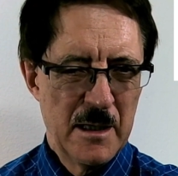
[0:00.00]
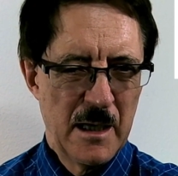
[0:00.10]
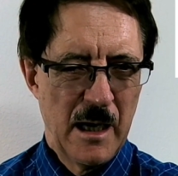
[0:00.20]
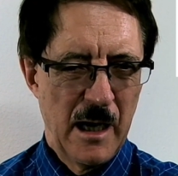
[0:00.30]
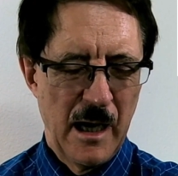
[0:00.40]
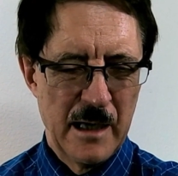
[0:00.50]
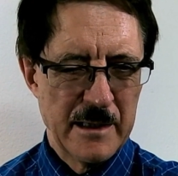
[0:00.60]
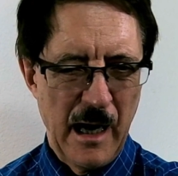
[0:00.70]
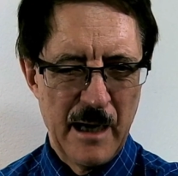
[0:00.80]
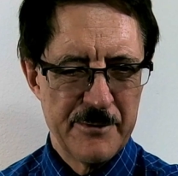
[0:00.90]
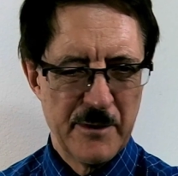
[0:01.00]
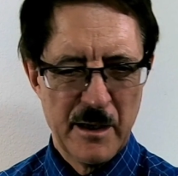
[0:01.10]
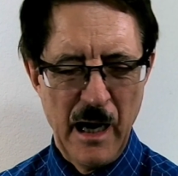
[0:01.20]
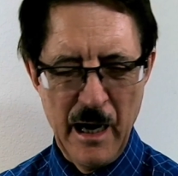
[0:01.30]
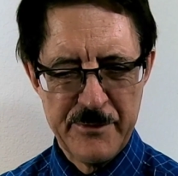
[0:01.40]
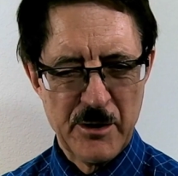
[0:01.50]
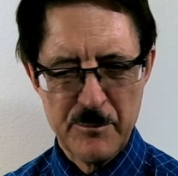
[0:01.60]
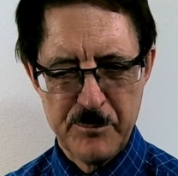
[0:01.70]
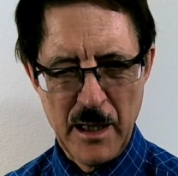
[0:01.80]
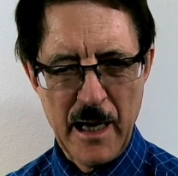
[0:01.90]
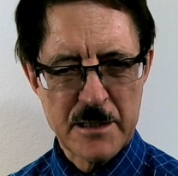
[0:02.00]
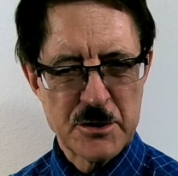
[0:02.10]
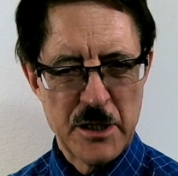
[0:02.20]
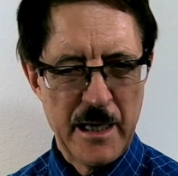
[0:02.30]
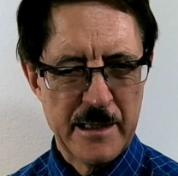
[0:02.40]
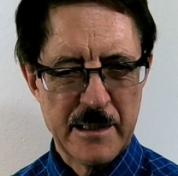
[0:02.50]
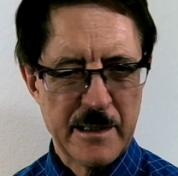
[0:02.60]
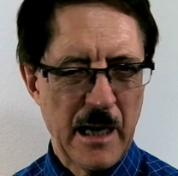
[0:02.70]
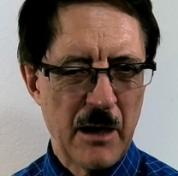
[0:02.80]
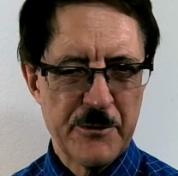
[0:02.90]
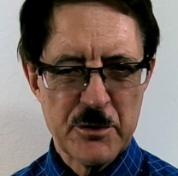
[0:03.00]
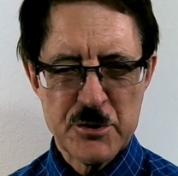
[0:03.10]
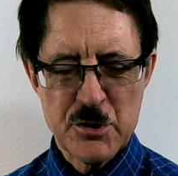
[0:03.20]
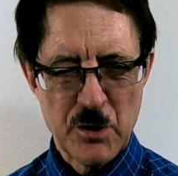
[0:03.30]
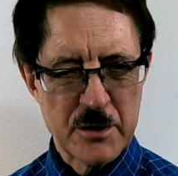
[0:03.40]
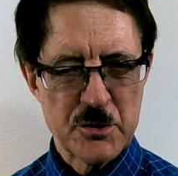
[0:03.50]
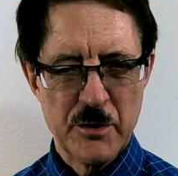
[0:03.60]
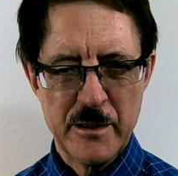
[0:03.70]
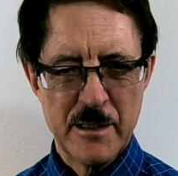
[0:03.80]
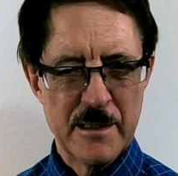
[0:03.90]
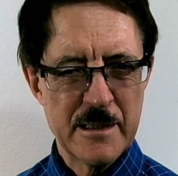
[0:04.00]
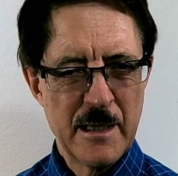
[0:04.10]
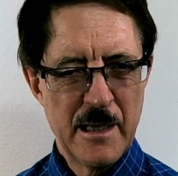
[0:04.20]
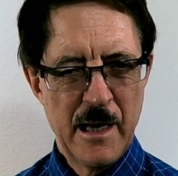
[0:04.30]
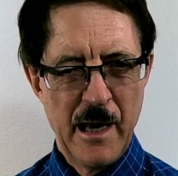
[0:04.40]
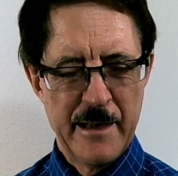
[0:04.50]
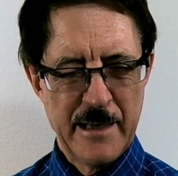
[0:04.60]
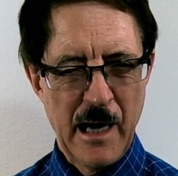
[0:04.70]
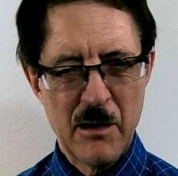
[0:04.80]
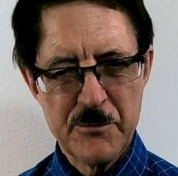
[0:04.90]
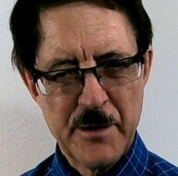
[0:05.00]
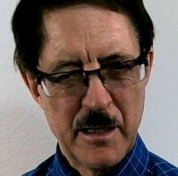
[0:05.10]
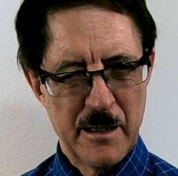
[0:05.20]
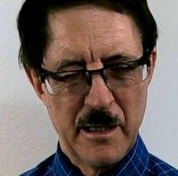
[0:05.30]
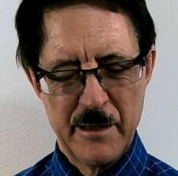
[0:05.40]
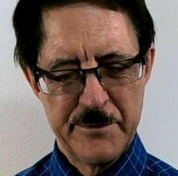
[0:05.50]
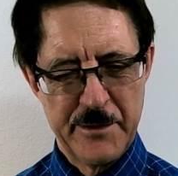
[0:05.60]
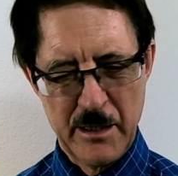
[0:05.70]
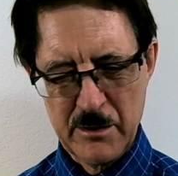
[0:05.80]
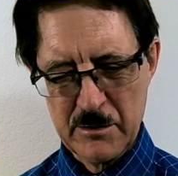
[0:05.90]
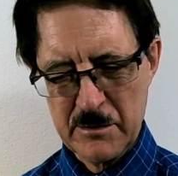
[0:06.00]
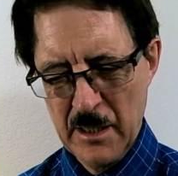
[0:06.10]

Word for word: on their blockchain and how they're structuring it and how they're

---

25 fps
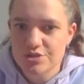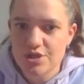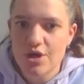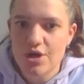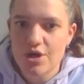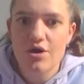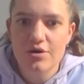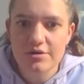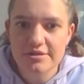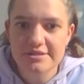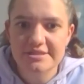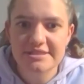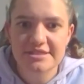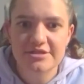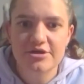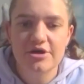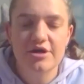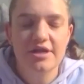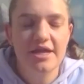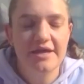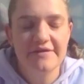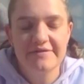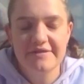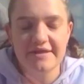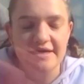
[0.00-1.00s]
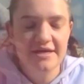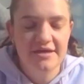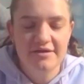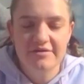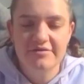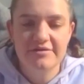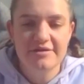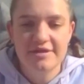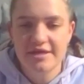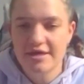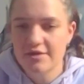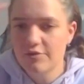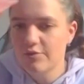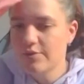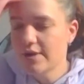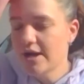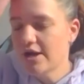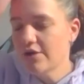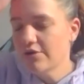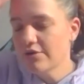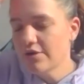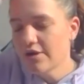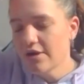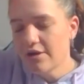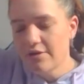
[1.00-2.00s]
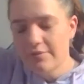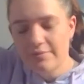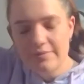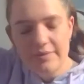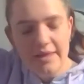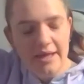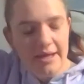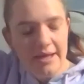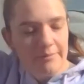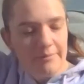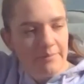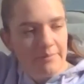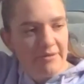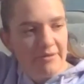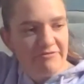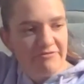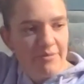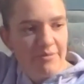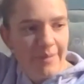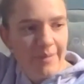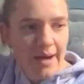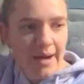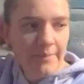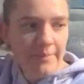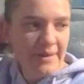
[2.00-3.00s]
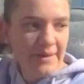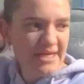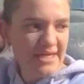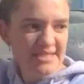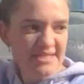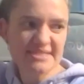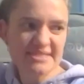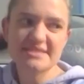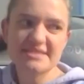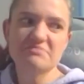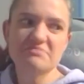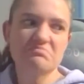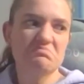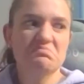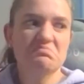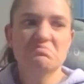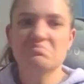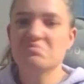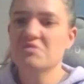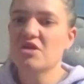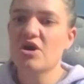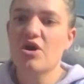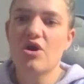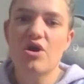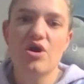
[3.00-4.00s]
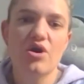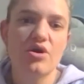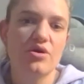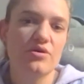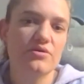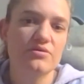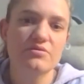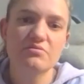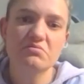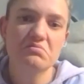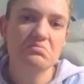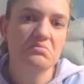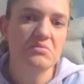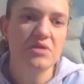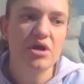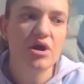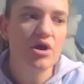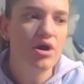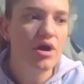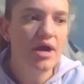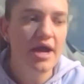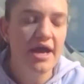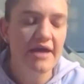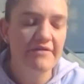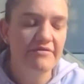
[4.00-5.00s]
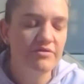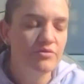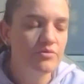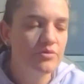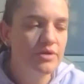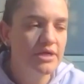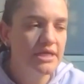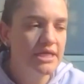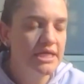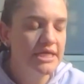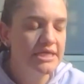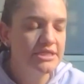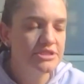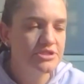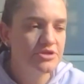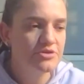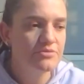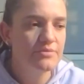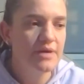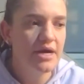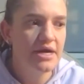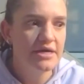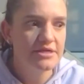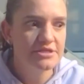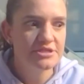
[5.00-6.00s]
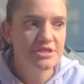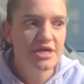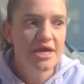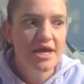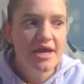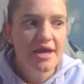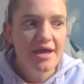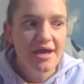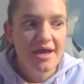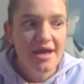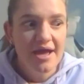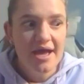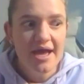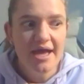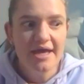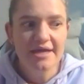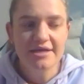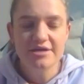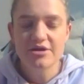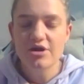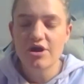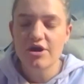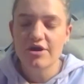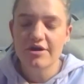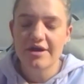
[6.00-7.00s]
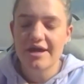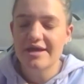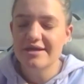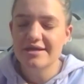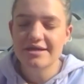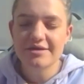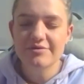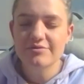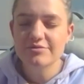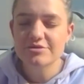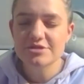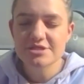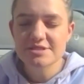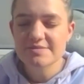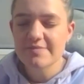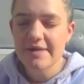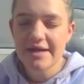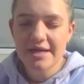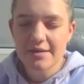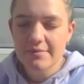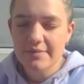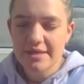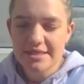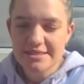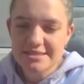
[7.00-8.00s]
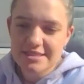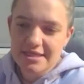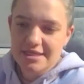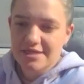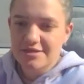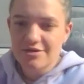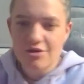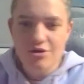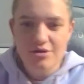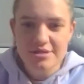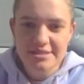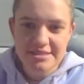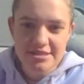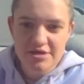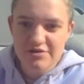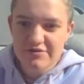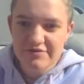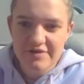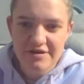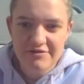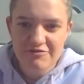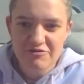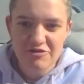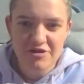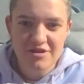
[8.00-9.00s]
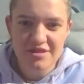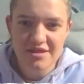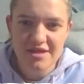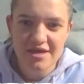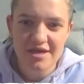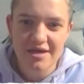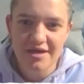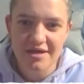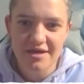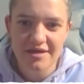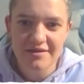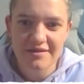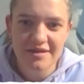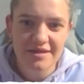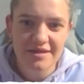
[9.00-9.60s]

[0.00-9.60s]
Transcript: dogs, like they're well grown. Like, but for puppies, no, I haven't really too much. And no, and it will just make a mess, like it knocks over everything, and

Try it:
Would you print exactly the lines in the listing above, from the line bearing "[1.00-2.00s]" through the line bearing "Transcript: dogs, like", leaving out all pictures?

Finished task:
[1.00-2.00s]
[2.00-3.00s]
[3.00-4.00s]
[4.00-5.00s]
[5.00-6.00s]
[6.00-7.00s]
[7.00-8.00s]
[8.00-9.00s]
[9.00-9.60s]

[0.00-9.60s]
Transcript: dogs, like they're well grown. Like, but for puppies, no, I haven't really too much. And no, and it will just make a mess, like it knocks over everything, and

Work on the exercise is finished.